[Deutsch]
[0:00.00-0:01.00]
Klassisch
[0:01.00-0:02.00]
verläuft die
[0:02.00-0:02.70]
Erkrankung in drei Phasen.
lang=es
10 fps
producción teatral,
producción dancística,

__________

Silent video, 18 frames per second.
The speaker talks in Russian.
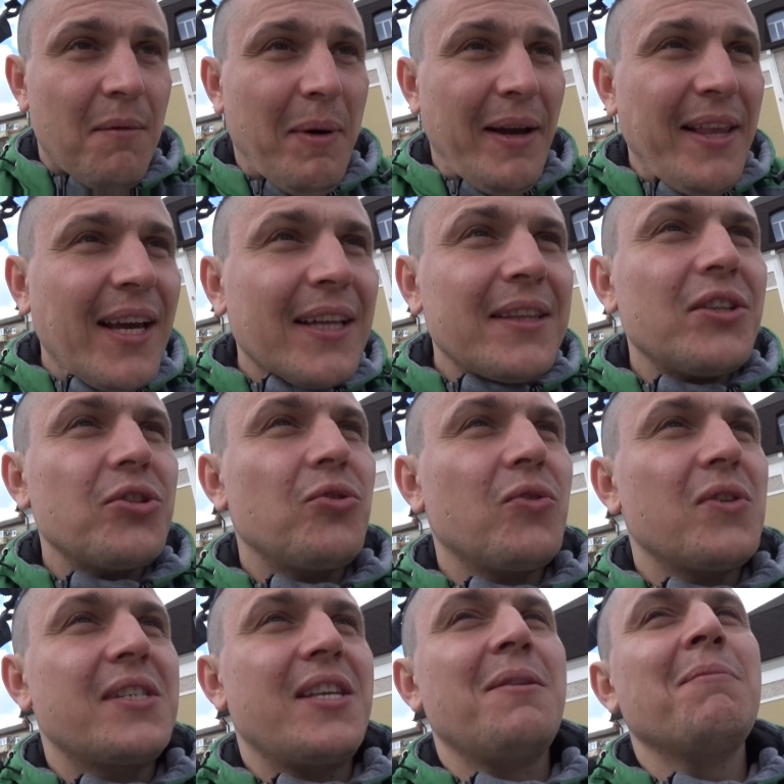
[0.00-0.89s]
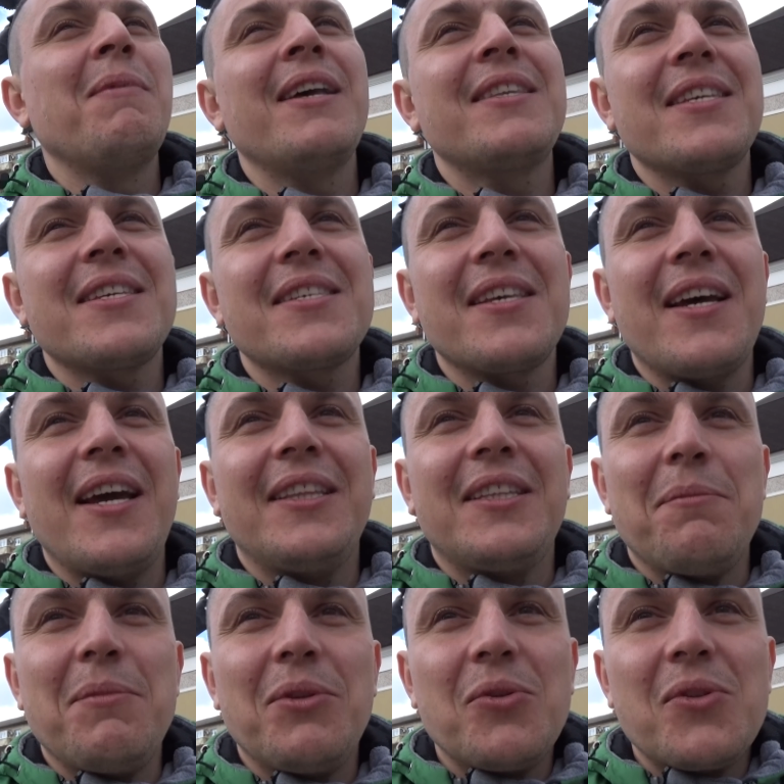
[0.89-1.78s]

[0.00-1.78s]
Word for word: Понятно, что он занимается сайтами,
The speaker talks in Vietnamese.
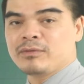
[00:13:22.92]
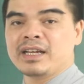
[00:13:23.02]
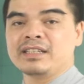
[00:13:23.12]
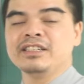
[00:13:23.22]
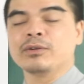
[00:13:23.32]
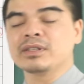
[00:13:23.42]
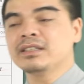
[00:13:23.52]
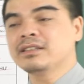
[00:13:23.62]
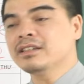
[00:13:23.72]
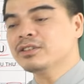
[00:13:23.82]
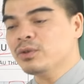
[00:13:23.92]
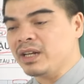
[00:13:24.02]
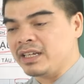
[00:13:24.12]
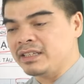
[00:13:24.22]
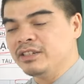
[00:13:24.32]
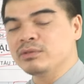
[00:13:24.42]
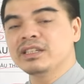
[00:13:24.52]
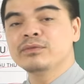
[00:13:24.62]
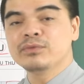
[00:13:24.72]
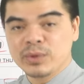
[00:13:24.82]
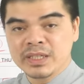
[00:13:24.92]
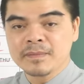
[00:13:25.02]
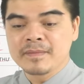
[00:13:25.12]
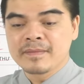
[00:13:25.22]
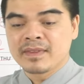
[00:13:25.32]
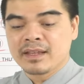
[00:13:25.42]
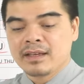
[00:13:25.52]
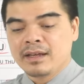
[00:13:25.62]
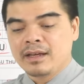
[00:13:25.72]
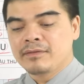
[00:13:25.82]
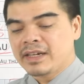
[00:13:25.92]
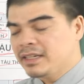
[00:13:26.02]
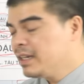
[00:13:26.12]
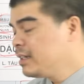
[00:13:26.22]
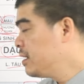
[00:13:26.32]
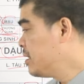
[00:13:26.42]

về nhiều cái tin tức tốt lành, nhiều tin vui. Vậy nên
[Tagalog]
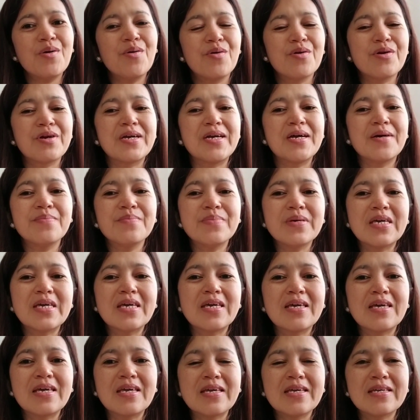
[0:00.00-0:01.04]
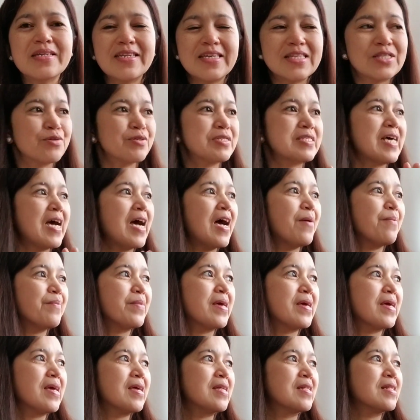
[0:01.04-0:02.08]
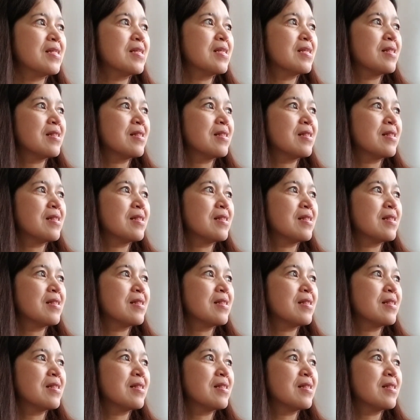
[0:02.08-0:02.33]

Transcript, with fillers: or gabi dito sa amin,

__________

[Required work] Repeat exactly, and only, the entries from the line with "[00:13:24.22]" through the line with "Transcript, with fillers: or". Pictures are skipped.

[Result]
[00:13:24.22]
[00:13:24.32]
[00:13:24.42]
[00:13:24.52]
[00:13:24.62]
[00:13:24.72]
[00:13:24.82]
[00:13:24.92]
[00:13:25.02]
[00:13:25.12]
[00:13:25.22]
[00:13:25.32]
[00:13:25.42]
[00:13:25.52]
[00:13:25.62]
[00:13:25.72]
[00:13:25.82]
[00:13:25.92]
[00:13:26.02]
[00:13:26.12]
[00:13:26.22]
[00:13:26.32]
[00:13:26.42]

về nhiều cái tin tức tốt lành, nhiều tin vui. Vậy nên
[Tagalog]
[0:00.00-0:01.04]
[0:01.04-0:02.08]
[0:02.08-0:02.33]

Transcript, with fillers: or gabi dito sa amin,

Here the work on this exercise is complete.